The question is not the 1970s cliché, What did the President know and when did he know it? The appropriate query is, What did US intelligence know--and what did the President know and do about that? The flap over the August 6, 2001, intelligence briefing of George W. Bush--in which he was told that Osama bin Laden's Al Qaeda network was interested in hijackings and looking to strike the United States directly--should not have focused on whether the President ignored that information and missed the chance to prevent the September 11 strikes. Still, a political dust-up ensued, as the White House, overreacting to the overreaction of the Democrats, went into full spin mode. The crucial issue was broached when National Security Adviser Condoleezza Rice stated, "I don't think anybody could have predicted that these people would take an airplane and slam it into the World Trade Center."
Actually, it was predicted, and the recent hullabaloo called attention to the sad fact that the Clinton and the Bush II national security establishments did not heed hints going back to 1995. In that year a terrorist arrested in the Philippines said bin Laden operatives were considering a plot to bomb airliners and fly a plane into CIA headquarters--information shared with the United States.

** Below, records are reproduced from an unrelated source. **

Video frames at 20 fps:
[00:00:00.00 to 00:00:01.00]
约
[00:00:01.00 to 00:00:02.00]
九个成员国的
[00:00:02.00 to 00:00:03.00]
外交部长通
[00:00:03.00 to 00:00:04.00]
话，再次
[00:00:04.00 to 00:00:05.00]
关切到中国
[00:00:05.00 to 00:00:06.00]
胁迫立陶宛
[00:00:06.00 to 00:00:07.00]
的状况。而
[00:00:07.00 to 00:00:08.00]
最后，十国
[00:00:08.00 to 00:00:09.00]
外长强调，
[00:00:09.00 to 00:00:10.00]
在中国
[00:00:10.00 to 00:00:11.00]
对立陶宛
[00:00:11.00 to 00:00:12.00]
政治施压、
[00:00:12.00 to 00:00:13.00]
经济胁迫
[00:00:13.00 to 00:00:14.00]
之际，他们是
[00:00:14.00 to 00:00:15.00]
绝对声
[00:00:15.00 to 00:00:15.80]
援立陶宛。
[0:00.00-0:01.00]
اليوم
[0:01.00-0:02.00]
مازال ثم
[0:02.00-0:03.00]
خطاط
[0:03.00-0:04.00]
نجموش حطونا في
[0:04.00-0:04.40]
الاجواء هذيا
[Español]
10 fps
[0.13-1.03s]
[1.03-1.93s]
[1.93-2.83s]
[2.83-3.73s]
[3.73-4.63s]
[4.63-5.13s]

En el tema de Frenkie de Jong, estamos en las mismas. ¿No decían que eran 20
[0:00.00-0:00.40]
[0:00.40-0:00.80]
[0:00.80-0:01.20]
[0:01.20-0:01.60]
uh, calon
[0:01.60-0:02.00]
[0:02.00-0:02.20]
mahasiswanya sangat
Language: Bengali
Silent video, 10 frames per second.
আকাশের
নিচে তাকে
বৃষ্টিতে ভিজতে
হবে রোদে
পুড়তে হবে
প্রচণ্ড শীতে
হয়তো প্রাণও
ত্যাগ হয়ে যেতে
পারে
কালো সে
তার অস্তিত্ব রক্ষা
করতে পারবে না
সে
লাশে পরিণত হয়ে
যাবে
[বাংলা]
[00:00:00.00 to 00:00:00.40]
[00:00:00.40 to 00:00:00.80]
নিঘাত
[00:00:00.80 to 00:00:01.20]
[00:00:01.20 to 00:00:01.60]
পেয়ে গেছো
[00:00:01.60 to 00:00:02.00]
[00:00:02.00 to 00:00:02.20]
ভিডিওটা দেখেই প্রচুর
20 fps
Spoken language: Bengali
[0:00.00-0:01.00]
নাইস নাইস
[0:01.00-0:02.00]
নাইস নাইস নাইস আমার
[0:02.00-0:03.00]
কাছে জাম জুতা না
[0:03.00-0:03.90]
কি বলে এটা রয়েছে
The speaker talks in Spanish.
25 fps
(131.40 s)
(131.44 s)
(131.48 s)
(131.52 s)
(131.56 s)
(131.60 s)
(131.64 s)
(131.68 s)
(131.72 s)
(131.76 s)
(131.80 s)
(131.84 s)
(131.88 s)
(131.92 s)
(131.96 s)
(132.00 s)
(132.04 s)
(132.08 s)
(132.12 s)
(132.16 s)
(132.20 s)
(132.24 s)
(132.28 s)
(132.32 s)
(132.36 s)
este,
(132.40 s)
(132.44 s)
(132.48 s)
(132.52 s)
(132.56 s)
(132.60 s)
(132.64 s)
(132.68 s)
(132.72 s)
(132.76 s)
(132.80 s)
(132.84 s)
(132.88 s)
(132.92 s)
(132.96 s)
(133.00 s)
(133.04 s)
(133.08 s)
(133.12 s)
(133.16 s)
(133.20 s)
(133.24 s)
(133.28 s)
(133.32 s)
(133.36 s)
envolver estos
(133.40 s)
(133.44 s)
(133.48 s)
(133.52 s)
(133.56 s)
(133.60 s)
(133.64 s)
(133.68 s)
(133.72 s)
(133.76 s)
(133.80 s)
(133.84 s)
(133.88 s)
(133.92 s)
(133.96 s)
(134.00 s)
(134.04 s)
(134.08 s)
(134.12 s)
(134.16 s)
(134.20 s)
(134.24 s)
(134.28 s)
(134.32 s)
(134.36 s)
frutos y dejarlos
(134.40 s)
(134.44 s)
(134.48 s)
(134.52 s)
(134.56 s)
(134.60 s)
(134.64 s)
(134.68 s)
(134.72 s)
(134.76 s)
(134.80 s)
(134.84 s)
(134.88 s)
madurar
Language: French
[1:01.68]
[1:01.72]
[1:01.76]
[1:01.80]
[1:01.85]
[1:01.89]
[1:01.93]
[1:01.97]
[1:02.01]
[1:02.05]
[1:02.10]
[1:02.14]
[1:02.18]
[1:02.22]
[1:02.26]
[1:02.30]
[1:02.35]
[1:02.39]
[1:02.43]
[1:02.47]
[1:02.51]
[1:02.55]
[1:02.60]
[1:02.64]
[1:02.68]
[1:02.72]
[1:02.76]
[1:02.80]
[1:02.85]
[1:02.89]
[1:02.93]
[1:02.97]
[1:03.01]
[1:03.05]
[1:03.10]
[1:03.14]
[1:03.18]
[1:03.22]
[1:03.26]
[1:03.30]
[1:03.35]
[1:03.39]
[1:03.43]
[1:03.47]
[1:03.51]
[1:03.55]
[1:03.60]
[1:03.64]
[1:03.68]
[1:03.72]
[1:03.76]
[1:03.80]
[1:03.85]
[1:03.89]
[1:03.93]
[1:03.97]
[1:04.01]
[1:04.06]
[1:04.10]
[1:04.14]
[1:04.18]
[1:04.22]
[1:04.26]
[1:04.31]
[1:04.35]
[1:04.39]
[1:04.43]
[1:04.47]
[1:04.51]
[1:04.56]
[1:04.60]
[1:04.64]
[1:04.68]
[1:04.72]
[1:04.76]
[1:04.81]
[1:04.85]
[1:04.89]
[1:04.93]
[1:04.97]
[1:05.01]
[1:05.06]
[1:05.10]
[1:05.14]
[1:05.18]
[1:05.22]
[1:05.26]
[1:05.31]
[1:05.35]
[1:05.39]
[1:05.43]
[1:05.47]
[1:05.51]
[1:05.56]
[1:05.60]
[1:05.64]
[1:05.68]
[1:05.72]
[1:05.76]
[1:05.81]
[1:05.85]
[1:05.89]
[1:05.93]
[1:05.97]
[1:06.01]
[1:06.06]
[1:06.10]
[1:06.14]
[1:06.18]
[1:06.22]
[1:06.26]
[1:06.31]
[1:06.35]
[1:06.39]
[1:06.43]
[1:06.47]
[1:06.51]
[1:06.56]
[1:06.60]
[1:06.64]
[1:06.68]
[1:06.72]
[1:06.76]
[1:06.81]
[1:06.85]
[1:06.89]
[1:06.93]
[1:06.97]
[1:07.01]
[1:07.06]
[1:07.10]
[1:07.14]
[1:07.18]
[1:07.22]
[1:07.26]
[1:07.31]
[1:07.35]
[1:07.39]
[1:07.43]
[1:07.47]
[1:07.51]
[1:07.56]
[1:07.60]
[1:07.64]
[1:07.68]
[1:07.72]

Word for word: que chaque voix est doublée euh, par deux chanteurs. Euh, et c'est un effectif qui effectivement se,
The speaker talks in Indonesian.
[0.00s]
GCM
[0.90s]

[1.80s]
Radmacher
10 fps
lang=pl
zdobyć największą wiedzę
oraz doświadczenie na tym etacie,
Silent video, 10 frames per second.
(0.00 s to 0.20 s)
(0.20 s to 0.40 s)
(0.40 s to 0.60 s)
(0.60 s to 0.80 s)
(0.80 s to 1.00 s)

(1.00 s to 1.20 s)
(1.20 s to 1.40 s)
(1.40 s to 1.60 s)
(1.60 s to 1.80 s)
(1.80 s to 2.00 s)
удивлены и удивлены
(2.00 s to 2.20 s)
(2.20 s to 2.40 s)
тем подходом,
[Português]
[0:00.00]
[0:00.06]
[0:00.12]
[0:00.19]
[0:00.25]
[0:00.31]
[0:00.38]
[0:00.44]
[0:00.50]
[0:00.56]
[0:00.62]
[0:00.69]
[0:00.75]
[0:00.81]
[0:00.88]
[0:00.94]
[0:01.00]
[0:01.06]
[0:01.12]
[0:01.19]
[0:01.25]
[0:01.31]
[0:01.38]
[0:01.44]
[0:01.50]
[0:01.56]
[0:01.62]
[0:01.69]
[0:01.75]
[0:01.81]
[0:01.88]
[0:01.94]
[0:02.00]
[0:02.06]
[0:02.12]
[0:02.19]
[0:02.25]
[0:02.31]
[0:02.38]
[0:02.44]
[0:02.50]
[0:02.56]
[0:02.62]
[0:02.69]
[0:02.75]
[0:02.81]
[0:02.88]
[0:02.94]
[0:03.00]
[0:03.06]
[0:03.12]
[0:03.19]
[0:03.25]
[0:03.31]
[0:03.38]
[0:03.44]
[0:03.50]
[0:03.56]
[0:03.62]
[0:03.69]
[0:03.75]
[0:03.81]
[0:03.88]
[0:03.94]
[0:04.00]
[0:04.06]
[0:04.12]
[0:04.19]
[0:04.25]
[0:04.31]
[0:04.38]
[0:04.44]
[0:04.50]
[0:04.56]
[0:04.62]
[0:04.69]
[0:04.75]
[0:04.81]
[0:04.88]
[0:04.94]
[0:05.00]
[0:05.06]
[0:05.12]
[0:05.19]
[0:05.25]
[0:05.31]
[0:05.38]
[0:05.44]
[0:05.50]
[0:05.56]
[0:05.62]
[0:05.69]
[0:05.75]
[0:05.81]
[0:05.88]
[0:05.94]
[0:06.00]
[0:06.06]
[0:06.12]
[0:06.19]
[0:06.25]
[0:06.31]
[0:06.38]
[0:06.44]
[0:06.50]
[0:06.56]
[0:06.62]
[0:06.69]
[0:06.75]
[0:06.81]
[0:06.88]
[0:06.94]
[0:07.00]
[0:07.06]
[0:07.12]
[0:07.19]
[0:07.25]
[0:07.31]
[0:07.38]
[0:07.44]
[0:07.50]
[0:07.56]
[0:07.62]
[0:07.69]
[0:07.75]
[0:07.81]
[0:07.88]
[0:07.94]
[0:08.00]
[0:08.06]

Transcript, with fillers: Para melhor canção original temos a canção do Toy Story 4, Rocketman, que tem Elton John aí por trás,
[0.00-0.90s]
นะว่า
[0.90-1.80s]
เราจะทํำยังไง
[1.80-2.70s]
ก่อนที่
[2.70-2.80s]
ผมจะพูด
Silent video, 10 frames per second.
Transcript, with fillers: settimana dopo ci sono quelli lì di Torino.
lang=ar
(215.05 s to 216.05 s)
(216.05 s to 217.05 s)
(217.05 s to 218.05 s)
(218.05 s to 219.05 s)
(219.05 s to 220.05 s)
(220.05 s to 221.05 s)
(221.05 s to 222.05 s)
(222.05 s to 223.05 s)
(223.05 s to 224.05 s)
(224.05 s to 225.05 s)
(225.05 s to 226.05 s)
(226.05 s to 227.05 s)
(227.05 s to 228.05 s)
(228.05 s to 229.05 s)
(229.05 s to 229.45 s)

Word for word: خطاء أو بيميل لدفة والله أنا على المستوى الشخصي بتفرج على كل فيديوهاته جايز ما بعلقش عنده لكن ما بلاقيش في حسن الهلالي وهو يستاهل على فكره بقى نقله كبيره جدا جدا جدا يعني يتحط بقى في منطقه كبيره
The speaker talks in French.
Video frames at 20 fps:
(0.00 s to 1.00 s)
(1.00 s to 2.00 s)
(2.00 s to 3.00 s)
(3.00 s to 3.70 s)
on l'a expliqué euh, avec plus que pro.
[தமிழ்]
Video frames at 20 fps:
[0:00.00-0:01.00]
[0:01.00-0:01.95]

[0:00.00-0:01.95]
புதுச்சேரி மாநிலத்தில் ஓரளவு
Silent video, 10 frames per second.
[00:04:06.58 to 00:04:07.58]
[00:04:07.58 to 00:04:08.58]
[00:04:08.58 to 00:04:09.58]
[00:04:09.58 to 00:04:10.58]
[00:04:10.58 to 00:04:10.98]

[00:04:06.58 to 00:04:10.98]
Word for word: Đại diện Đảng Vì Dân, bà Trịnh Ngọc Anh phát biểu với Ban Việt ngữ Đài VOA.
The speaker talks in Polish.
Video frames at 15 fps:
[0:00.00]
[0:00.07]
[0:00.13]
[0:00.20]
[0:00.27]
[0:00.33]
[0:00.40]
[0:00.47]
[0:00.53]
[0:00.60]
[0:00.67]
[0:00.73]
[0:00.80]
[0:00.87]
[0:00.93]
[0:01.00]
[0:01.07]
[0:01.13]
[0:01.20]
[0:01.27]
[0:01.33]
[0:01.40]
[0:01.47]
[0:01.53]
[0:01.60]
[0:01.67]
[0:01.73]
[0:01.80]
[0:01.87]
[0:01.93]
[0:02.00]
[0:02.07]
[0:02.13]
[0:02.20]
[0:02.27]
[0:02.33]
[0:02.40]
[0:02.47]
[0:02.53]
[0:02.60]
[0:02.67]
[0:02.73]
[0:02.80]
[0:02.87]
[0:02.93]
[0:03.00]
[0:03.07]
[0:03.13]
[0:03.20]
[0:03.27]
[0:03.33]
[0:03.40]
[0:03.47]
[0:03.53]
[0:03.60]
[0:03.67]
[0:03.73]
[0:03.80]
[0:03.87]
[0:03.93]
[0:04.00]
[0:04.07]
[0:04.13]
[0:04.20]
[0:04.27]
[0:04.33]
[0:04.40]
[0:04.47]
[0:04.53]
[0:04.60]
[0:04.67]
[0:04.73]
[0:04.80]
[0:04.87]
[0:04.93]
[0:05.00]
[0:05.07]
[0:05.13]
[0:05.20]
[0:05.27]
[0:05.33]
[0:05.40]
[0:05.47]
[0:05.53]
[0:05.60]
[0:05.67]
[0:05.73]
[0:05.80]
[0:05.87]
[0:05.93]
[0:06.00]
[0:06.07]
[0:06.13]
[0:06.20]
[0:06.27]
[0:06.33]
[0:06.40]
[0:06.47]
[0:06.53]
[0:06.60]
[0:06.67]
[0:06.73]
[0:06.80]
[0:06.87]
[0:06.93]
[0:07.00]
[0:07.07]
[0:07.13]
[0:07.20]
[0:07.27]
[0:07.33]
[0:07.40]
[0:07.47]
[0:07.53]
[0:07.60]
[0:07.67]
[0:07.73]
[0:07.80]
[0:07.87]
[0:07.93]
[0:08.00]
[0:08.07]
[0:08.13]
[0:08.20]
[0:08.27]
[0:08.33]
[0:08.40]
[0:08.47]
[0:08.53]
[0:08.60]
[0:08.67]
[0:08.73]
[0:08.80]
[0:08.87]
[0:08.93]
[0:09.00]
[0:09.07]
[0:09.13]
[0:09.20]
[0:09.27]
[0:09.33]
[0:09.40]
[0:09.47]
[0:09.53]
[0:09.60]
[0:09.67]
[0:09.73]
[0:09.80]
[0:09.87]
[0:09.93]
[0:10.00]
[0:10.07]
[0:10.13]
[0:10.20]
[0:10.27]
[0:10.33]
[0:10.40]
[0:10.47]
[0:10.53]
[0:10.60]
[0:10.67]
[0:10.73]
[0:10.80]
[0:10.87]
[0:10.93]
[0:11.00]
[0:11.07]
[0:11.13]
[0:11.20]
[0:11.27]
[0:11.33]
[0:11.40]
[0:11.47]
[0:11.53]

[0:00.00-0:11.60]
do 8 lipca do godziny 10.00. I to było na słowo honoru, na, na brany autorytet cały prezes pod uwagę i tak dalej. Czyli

Two weeks before that arrest, Algerian terrorists linked to Al Qaeda hijacked a plane, hoping to crash it into the Eiffel Tower (French commandos killed the hijackers at a refueling stop).
From 1995 on, US intelligence and the military should have taken steps to detect and prevent a 9/11-like scheme. There was enough information in the system to cause the US air command to draw up plans for dealing with an airliner-turned-missile and to prompt the CIA and the FBI (and other intelligence outfits) to seek intelligence related to plots of this type. Apparently nothing of the sort happened. Not even when terrorism experts continued to raise airliner attacks as a possibility. In 1998 terrorism analysts briefed Federal Aviation Administration security officials on scenarios in which terrorists flew planes into US nuclear plants or commandeered Federal Express cargo planes and crashed them into the World Trade Center, the Pentagon, the White House, the Capitol and other targets. In 1999 a report prepared for the National Intelligence Council noted that Al Qaeda suicide bombers could fly an aircraft filled with explosives into the Pentagon, CIA headquarters or the White House.